Gestern legten die Rohölpreise bis zum Handelsschluss zu, während der Euro weiter gegen den Dollar an Wert verlor. Dabei hatte es gestern sowohl in Asien als auch in Europa und den USA eher durchwachsene Konjunkturnachrichten gegeben. Im späten Handel stiegen die Rohölpreise trotzdem. Charttechnik und ein Euro im Tiefflug bescheren demnach steigende Heizölpreise.

Aktuell (10:45 Uhr) notieren die beiden Rohölsorten Brent und WTI leicht im Plus. Brent notiert bei 107,00 Dollar je Barrel, WTI bei 91,18 Dollar je Barrel.
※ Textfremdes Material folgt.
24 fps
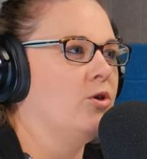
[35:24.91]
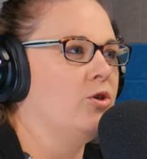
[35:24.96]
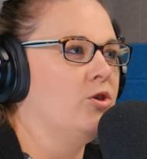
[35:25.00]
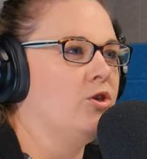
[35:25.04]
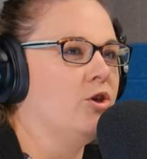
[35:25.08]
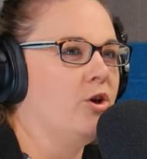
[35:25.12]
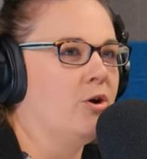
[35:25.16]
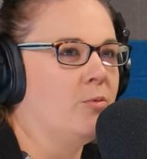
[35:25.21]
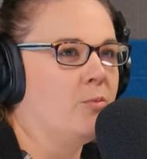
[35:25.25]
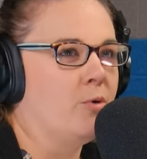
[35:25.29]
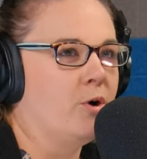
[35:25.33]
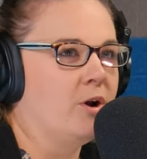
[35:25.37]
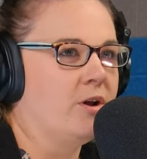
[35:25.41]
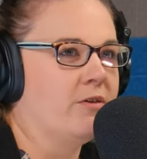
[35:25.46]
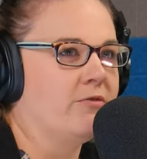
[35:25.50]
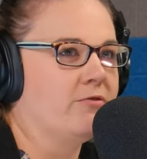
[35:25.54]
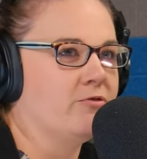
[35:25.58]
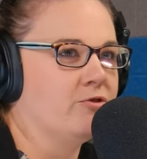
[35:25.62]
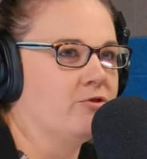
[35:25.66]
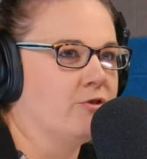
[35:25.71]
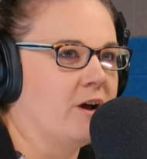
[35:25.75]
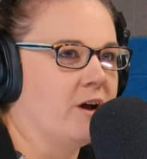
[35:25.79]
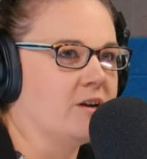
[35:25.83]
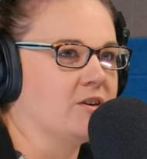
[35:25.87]
your board
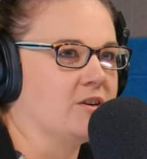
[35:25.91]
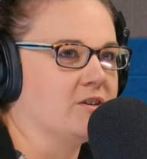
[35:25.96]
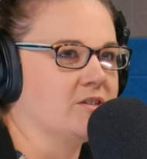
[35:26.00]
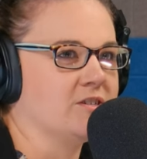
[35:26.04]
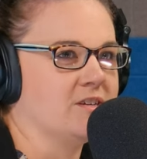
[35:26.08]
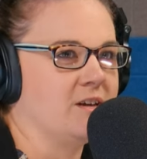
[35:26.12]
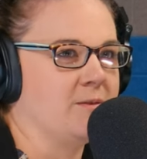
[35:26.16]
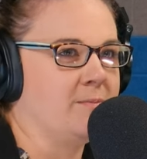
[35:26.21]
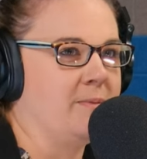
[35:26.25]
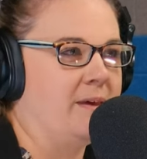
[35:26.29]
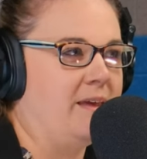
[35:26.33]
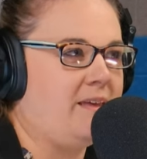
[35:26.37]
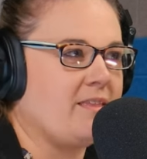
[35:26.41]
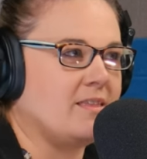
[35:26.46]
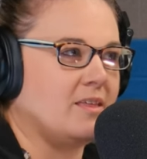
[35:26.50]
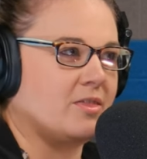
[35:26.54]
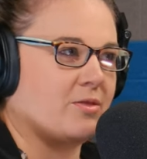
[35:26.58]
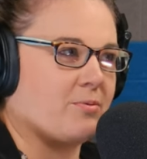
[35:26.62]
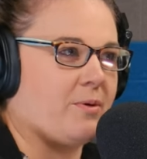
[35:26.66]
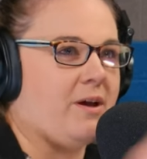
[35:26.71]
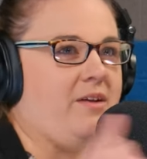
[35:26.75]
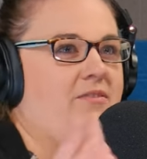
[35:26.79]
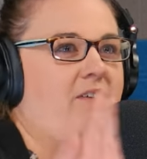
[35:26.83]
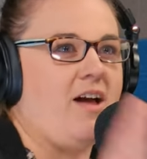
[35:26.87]
of directors could be the
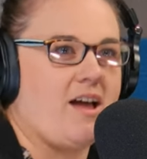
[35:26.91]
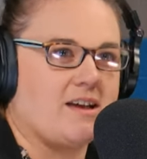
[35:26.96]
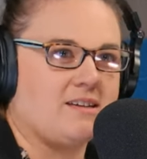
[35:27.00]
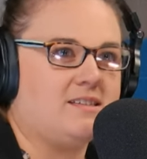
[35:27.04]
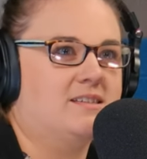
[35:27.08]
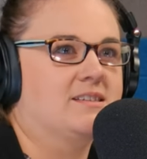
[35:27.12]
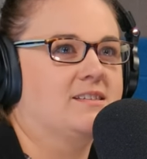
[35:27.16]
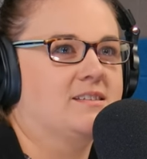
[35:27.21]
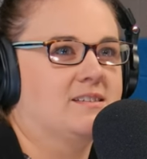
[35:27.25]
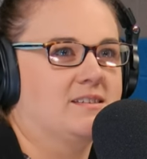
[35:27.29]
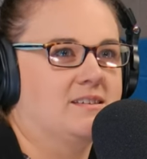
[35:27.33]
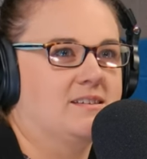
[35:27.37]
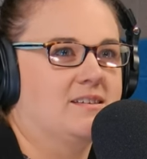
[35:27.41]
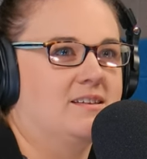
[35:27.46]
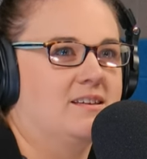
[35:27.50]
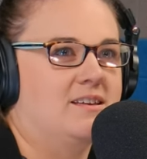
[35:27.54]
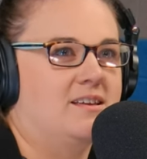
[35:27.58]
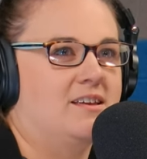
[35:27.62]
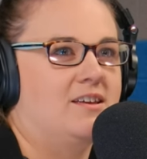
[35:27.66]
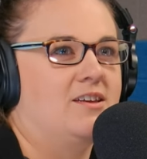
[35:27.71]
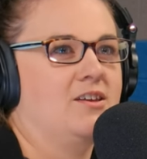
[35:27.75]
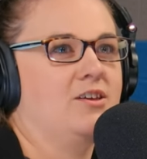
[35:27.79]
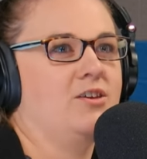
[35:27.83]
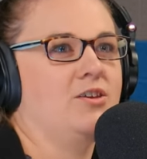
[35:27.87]
three of us.
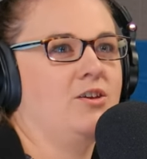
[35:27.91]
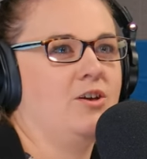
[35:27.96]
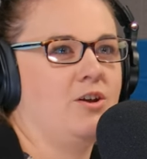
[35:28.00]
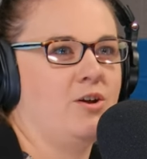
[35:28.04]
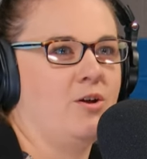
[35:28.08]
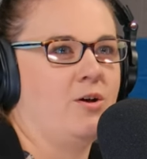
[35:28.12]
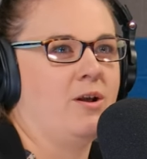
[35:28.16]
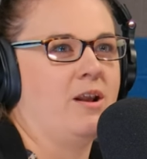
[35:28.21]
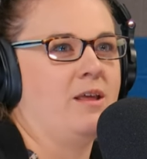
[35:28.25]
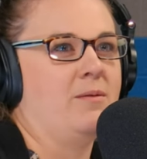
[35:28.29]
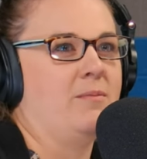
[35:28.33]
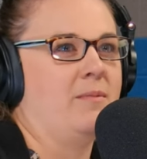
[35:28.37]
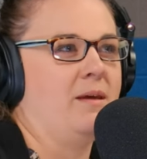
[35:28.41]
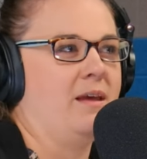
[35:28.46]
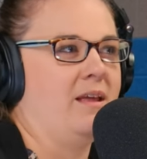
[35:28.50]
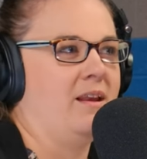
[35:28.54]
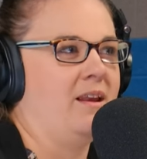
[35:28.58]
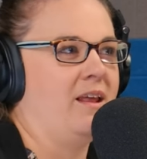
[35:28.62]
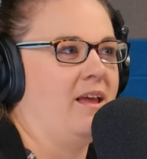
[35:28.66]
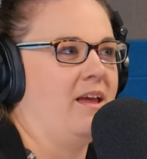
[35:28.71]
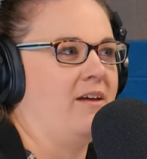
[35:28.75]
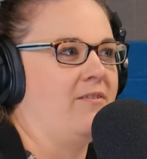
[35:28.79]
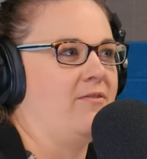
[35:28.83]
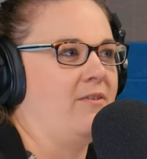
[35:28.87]
Okay. You know what I mean?
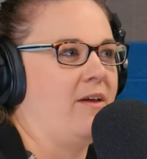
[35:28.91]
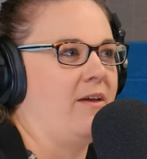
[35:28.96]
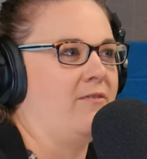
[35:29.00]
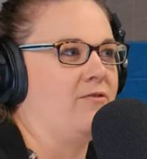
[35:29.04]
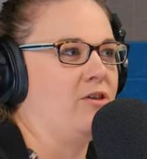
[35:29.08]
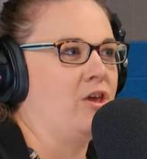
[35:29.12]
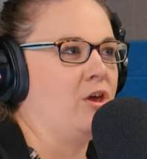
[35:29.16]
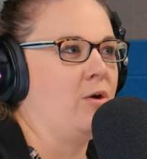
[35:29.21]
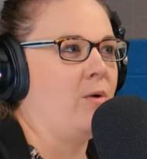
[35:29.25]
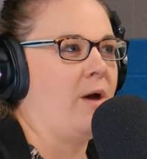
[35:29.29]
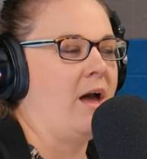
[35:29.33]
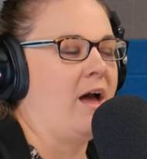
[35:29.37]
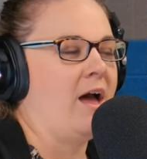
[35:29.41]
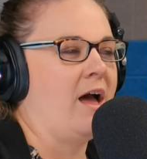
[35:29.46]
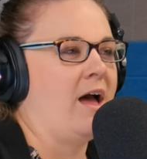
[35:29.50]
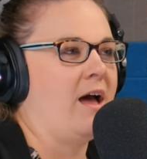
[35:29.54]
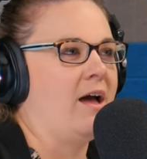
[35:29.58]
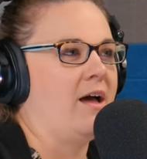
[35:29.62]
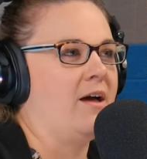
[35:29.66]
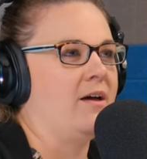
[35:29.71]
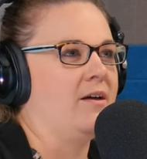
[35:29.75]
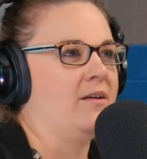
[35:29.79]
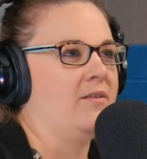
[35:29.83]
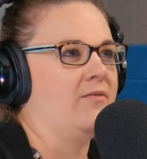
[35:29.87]
If you
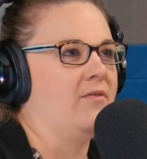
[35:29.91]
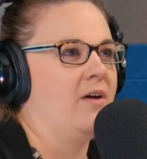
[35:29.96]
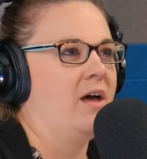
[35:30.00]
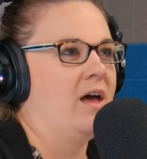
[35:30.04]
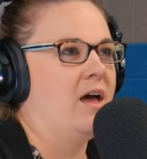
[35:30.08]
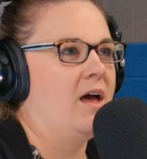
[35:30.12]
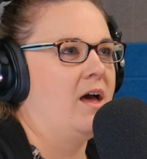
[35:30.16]
had,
Auch der Euro verzeichnet ein kleines Plus, notiert aber bei nur 1,2585 Dollar.

Die hohen Währungsverluste des Euro verhindern also wie erwartet, dass Heizölkäufer in voller Höhe von den niedrigen Rohölpreisen profitieren können. Es sieht nicht so aus, als änderte sich dies in den nächsten Tagen; das Gegenteil, nämlich weiter steigende Heizölpreise, scheint wahrscheinlicher.